Canadian National Railway Co. says it will begin takeover talks with target Kansas City Southern in the coming days, as Canada’s largest railway steps up efforts to block rival Canadian Pacific Railway Ltd.’s
purchase of the U.S. carrier.
CN is trying to end rival CP’s agreement to buy KCS with a cash and stock bid worth US$29.9-billion, or US$325 a share. This tops CP’s offer of US$25.2-billion or US$275 a share.
CN said on Monday it has forwarded more than 500 letters in support of its KCS takeover from customers and other stakeholders to the U.S. regulator, the Surface Transportation Board (STB), which will rule on any takeover of the railway.

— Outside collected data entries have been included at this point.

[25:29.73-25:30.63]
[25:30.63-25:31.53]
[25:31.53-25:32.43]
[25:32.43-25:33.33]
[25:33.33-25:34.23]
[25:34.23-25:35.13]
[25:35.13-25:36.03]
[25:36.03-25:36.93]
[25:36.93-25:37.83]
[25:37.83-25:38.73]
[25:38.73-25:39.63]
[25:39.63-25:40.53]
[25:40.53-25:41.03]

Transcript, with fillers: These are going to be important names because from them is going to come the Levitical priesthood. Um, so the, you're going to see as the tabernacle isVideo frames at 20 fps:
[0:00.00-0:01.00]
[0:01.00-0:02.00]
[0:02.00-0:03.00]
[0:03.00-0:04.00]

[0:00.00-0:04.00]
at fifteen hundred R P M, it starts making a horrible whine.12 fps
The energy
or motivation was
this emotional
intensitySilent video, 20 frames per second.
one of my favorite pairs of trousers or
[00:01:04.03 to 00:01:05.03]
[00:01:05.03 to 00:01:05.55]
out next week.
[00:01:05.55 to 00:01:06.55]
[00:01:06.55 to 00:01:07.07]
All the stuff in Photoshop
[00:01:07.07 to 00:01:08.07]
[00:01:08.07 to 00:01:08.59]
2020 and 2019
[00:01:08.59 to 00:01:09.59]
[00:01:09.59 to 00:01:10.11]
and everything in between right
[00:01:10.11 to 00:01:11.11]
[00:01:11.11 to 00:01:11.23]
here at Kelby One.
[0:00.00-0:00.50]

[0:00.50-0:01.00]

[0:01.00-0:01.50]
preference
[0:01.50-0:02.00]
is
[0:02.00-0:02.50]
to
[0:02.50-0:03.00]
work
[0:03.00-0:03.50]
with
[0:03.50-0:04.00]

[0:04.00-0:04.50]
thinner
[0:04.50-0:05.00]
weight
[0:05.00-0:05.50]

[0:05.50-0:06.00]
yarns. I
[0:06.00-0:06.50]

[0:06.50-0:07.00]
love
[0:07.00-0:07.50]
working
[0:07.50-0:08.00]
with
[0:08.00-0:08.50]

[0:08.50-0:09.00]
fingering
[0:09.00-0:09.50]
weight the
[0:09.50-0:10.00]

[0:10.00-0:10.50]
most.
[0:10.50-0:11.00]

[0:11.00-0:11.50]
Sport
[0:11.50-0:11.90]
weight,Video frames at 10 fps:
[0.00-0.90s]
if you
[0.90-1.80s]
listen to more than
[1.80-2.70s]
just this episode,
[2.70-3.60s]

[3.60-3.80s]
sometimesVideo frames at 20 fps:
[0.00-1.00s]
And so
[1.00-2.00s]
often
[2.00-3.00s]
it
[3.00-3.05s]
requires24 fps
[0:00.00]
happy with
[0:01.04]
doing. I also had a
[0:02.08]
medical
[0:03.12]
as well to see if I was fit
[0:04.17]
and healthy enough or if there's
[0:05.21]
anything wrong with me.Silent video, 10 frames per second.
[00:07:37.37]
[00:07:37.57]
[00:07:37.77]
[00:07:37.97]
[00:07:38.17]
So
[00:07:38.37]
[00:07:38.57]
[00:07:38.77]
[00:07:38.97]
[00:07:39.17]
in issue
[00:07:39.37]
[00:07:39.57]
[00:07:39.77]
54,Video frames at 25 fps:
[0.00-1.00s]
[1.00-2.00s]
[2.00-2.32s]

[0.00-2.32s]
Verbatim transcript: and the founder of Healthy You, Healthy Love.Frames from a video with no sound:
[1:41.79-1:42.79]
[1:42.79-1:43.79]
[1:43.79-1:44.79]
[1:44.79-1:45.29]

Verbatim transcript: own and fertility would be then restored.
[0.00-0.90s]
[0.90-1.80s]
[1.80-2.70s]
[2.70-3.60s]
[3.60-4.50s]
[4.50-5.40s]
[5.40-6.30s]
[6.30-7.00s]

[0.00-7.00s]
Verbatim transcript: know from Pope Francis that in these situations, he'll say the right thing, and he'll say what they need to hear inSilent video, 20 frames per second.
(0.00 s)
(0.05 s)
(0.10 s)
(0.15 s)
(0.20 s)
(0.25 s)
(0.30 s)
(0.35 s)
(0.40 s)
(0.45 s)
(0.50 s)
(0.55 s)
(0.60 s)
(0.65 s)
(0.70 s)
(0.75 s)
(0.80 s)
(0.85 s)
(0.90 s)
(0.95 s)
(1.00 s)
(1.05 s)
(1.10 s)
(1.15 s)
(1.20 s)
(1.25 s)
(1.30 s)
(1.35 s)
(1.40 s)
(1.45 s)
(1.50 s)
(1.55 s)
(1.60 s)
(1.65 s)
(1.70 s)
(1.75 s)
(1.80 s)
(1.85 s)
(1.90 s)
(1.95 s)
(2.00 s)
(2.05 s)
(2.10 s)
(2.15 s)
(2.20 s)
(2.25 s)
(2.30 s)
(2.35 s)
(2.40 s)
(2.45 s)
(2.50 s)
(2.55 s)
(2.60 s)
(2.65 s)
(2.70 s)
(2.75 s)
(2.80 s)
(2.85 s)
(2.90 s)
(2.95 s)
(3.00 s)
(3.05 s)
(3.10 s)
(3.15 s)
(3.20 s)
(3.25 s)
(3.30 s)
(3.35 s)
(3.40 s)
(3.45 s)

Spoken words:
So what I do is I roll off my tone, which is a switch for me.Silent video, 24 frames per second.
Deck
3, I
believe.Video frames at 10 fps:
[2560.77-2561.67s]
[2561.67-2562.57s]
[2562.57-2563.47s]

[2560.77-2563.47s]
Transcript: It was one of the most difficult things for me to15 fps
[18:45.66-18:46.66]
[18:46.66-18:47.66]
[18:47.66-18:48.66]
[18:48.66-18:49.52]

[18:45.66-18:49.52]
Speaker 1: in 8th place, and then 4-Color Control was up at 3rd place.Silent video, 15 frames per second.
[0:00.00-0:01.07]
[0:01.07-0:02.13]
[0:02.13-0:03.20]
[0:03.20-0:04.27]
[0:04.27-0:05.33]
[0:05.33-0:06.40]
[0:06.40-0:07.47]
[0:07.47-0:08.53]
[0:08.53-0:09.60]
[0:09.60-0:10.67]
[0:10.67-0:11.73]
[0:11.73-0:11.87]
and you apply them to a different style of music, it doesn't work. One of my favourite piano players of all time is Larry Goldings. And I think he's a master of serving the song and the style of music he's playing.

“Overall, we have a better bid,” JJ Ruest, chief executive officer of CN, said on a conference call held to discuss the railway’s first-quarter financial results on Monday. “We’re a better partner for KCS and the North American economy.”
For the three months ended March 31, CN’s profit slipped to $974-million, or $1.37 a share, from $1-billion ($1.42). Revenue was $3.5-billion, unchanged from the same quarter a year ago.
The winner of the high-stakes battle for KCS will control a railway that runs south into Mexico from the U.S. Midwest, reaching ports on the Gulf of Mexico and the Pacific Ocean. Both CP and CN are trying to form the first railway to link Canada, the United States and Mexico, tapping the north-south movement of goods that moves tariff-free.
“It allows us to become the true North American railroad, connecting the continent,” said Rob Reilly, CN’s chief operating officer.
KCS said on Saturday it will talk with CN to determine whether the Montreal railway’s offer is “superior.” If KCS backs CN’s offer, CP has five business days in which to respond.
Either KCS deal requires approvals from KCS shareholders, in a vote expected to happen in June, and the STB.
CP last week said it has no plans to raise its bid, and has instead been lobbying against the competing bid in press releases and in letters to KCS and the STB. Pointing to overlap in CN and KCS’s routes, CP says the competing takeover is unlikely to win regulatory approval.
Sean Finn, CN’s chief legal officer, said CN is confident it will be able to address any competition concerns raised by the regulator.
A higher offer from CP could come later, but is not imminent, said Anthony Hatch, a railway analyst at ABH Consulting in New York. “Right now, that would undercut their political risk argument,” Mr. Hatch said by phone. “They are saying the other deal is a loser so why would you have to raise [the offer]?”
Both suitors plan a two-stage takeover process common in the railway industry.
After approving a takeover, KCS shareholders would receive cash and stock of the purchasing company in exchange for their KCS shares. These KCS shares would be put into a voting trust and KCS would operate independently until the U.S. regulator issued its approval or rejection of the takeover. This is expected to happen in mid-2022.
If the takeover is approved, the purchaser takes control of the shares and the voting trust is dissolved. If the deal is rejected, the voting trust sells the KCS shares in a manner approved by the STB, which could include a public offering.
The voting trust structure is intended to preserve the independence and operational integrity of the company being taken over. It is also an investor-friendly way to get cash to shareholders without them having to worry about how the regulator will rule on the deal, said Scott Rostan, CEO of Training the Street and a former mergers and acquisitions banker for Merrill Lynch.
“You can sell in, you’re going to get your cash. It’s not your problem any more,” Mr. Rostan said in an interview. CN said it has asked the STB to approve its trust by May 31, and expects a ruling on the CP trust by the same date.
CP might have to sweeten its bid, but does not need to match CN’s because it has a lower regulatory hurdle at the STB, Mr. Rostan said, pointing to an April 23 ruling by the STB. The regulator upheld a waiver it issued to KCS 20 years ago that exempted it from public-interest requirements in a takeover. The STB said this is due to KCS’s small size and its lack of route overlap with CP.